Strawberry Tea Cakes with Lemon Cream

Tea cakes are typically made with dried fruit for this cross between a cake and cookie, we have used fresh local strawberries.  It’s a new take on strawberry shortcake with a whipped lemon topping that adds a nice light citrus flavour—sweet, but not too sweet!

Servings
12 people
  • Ingredients
    • 2 cups cake and pastry flour (500 mL)
    • 2 tsp baking powder (10 mL)
    • 1 tsp cinnamon (5 mL)
    • 1/2 tsp baking soda (2 mL)
    • 1/4 tsp salt (1 mL)
    • 3/4 cup sugar (175 mL)
    • 1/2 cup canola oil (125 mL)
    • 2 eggs
    • 1 tsp vanilla (5 mL)
    • ¼ cup yogurt (50 mL)
    • 1 1/2 cups fresh strawberries, hulled and chopped (375 mL)

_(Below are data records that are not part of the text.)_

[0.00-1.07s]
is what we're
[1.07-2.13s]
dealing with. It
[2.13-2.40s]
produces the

    • 1 1/2 cups whipping cream (375 mL)
    • 8 oz cream cheese (125 g)
    • 2/3 cup berry sugar  (150 mL)
    • 1 tsp vanilla  (5 mL)
    • 1 Tbsp lemon juice  (15 mL)
    • 1 tsp lemon zest (5 mL)
    • 12 whole strawberries
  • Directions
    1. Preheat oven to 350°F (175°C). Line muffin pan with papers.
    2. In a medium mixing bowl, combine flour, baking powder, cinnamon, baking soda and salt and whisk to mix.

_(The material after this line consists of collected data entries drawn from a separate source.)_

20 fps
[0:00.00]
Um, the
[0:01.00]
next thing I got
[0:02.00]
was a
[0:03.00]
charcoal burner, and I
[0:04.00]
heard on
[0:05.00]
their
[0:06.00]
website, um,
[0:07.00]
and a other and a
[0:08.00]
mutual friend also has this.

    3. In a large mixing bowl beat sugar and canola oil. Add eggs one at a time, beating well after each addition. Beat in yogurt.

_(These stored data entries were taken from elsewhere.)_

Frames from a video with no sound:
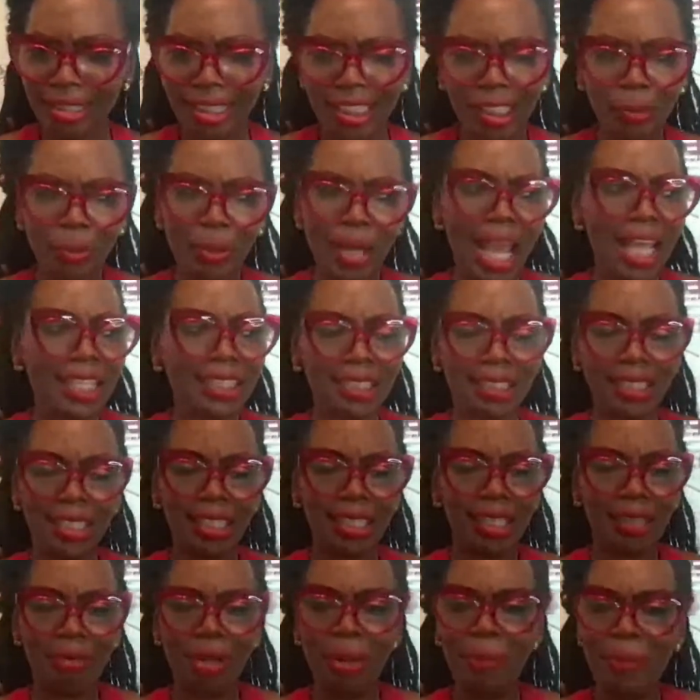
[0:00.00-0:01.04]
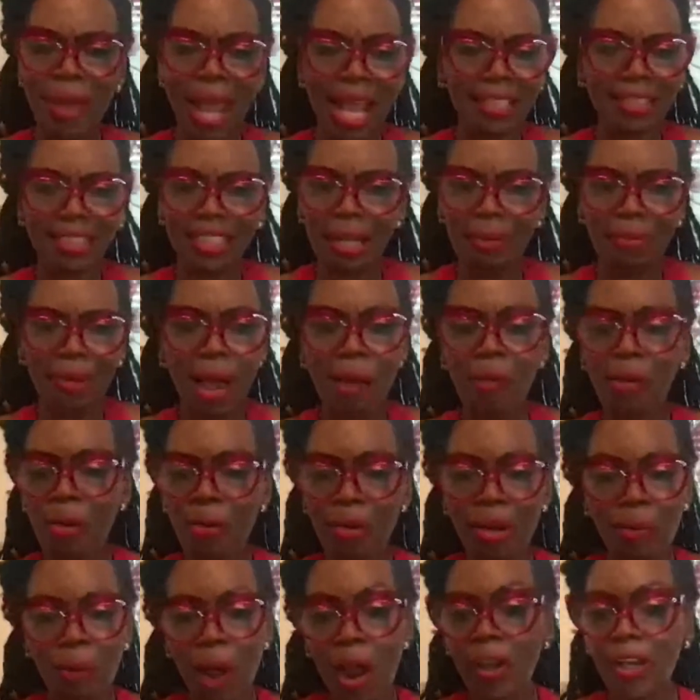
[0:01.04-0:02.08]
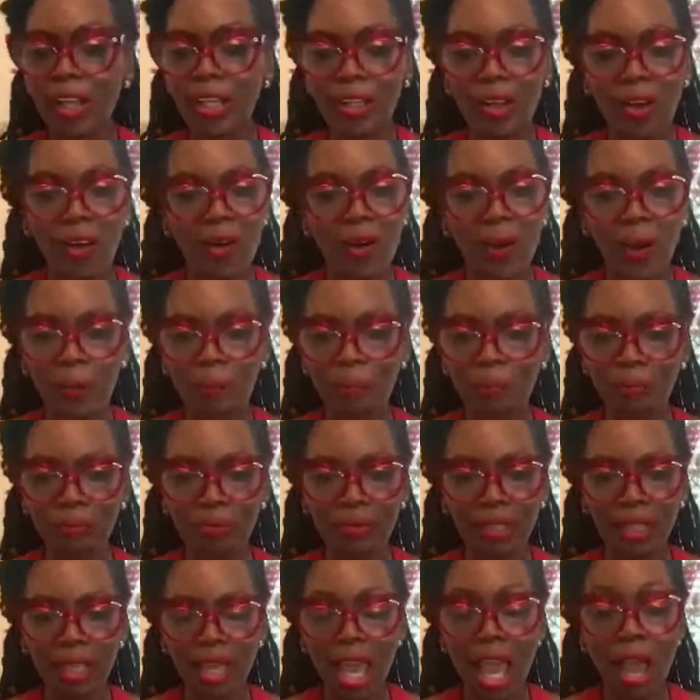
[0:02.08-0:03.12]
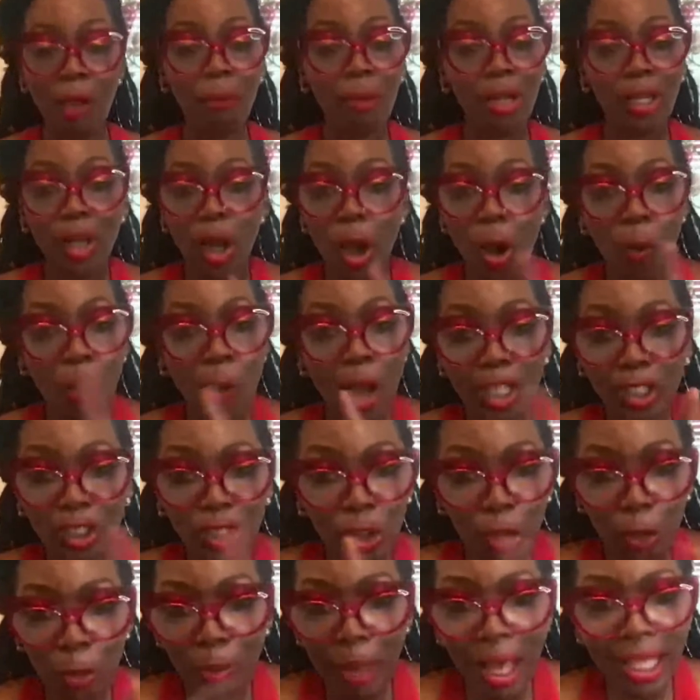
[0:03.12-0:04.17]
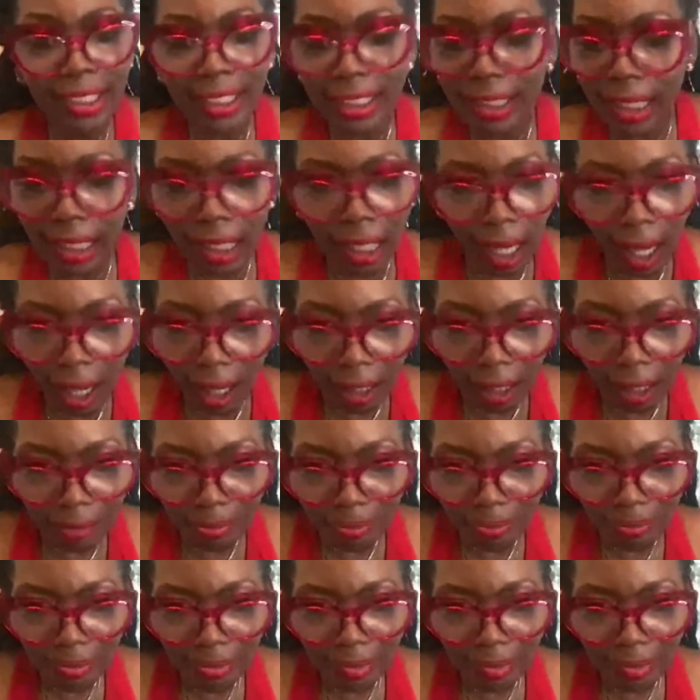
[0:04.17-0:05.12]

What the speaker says: We're just passionate. We're passionate about what we're working on. And we don't want you messing it up.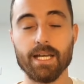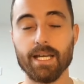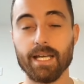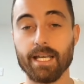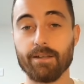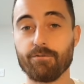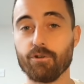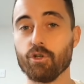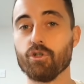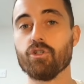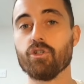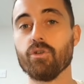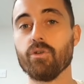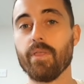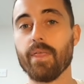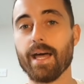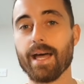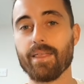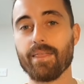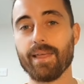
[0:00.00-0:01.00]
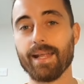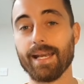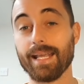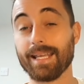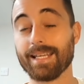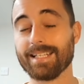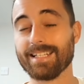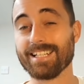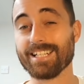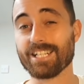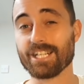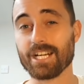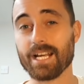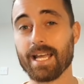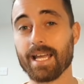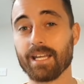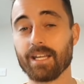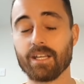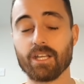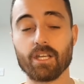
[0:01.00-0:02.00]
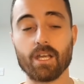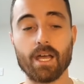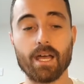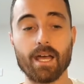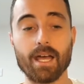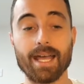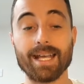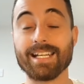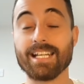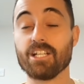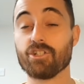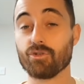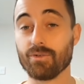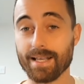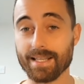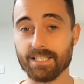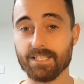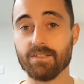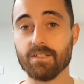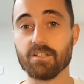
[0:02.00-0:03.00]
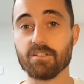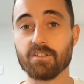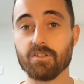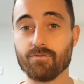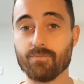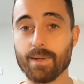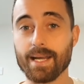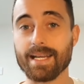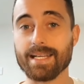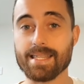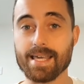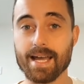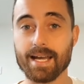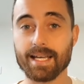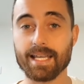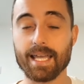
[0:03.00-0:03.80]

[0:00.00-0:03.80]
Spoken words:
If you do that, then it can check any transfers you've made that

    4. Beat in flour mixture on low speed, until ingredients are combined. Stir in chopped strawberries.
    5. Divide batter into paper lined muffin cups. Bake for 20 minutes, or until a toothpick inserted into the cupcakes comes out cleanly. Remove from oven and transfer cupcakes to a wire rack to cool.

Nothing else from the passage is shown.